[Dataset excerpts]
_____

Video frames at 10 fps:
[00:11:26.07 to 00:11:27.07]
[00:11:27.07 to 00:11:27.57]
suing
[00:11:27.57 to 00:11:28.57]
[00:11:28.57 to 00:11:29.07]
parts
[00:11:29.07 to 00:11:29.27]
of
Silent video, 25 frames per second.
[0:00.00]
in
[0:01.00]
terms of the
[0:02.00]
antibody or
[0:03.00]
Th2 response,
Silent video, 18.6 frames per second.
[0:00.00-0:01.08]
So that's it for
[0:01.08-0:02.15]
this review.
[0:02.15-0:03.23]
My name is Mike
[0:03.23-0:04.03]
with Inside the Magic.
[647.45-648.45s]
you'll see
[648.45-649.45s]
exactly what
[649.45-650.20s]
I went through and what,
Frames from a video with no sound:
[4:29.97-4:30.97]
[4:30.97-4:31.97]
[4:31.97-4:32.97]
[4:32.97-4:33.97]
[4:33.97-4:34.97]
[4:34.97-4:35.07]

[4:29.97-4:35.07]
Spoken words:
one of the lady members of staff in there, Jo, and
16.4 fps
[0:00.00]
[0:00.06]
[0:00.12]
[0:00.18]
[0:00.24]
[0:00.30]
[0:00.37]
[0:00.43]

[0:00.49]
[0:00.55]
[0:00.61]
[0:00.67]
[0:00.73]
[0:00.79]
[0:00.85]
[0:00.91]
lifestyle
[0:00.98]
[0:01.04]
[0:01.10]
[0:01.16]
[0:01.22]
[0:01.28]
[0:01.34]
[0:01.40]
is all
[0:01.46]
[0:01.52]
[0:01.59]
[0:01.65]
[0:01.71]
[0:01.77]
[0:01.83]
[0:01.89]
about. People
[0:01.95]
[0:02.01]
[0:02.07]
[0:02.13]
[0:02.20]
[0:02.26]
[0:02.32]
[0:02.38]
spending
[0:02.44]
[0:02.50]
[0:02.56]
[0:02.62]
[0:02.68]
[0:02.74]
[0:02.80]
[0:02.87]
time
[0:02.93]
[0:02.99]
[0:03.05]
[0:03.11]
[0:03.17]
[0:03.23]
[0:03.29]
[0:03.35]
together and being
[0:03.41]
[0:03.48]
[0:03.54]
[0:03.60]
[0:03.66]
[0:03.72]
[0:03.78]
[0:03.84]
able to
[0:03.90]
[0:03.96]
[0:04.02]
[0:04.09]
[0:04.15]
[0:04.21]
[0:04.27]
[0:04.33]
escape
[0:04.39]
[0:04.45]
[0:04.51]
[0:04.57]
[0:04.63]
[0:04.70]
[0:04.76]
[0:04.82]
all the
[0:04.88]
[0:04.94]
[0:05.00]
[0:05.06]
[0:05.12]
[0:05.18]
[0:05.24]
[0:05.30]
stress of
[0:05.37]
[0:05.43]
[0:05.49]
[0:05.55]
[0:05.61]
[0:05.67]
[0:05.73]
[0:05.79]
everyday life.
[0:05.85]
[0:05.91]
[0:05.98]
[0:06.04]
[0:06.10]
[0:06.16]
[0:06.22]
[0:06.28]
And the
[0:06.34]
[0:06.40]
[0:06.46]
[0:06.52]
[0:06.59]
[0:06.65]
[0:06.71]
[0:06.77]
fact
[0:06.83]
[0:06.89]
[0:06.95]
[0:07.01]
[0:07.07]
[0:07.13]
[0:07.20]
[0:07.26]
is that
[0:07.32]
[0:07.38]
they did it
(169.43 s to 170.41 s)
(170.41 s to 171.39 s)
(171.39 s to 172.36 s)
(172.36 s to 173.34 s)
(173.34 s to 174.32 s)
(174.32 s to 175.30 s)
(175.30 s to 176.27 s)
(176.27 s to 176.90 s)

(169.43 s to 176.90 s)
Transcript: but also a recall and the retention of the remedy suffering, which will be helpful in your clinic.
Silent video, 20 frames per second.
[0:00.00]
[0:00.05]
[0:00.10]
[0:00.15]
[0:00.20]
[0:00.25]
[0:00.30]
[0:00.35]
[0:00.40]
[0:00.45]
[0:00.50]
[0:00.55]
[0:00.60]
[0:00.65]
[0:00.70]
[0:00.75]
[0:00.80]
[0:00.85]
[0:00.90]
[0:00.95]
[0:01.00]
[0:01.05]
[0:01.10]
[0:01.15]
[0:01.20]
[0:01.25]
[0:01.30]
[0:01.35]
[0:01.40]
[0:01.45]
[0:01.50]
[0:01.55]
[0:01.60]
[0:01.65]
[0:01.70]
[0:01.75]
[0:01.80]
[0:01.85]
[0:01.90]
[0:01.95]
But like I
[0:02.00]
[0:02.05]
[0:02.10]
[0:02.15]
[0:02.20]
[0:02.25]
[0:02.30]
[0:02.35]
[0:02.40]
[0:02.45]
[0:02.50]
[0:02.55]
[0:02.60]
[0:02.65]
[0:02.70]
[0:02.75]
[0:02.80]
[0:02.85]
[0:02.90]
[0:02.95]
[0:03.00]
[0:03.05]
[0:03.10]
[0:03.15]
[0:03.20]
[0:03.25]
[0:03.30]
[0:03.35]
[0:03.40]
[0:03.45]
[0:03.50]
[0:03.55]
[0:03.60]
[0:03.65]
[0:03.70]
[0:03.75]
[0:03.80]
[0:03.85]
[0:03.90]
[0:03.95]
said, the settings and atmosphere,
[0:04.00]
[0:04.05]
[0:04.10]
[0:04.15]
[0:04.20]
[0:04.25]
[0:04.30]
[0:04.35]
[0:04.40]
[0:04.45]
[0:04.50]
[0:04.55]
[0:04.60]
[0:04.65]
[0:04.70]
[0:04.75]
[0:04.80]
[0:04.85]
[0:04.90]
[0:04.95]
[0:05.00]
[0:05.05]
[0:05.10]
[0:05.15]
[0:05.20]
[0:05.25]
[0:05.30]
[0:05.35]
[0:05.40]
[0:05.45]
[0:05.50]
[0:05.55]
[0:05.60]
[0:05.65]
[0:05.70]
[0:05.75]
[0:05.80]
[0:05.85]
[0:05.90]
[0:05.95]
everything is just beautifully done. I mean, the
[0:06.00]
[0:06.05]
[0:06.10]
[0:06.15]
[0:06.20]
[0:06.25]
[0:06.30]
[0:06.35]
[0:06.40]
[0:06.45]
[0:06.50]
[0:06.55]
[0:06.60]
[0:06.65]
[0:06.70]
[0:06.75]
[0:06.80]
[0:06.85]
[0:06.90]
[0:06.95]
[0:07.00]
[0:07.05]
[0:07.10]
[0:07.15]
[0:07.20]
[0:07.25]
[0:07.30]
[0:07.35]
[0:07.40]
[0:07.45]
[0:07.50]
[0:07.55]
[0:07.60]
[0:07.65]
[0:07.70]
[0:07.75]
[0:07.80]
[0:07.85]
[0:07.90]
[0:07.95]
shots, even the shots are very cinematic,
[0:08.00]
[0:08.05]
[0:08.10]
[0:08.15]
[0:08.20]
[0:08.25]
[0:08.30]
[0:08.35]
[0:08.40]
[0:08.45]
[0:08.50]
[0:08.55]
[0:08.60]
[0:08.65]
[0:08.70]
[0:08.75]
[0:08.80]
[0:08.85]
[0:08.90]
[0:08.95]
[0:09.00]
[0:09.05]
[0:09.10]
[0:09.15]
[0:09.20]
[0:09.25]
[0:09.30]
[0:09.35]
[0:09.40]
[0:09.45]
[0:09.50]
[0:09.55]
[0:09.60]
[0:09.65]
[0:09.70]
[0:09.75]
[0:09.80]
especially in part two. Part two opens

_____

All lines above that include the word "second" should be located and copied.

Silent video, 25 frames per second.
Silent video, 18.6 frames per second.
Silent video, 20 frames per second.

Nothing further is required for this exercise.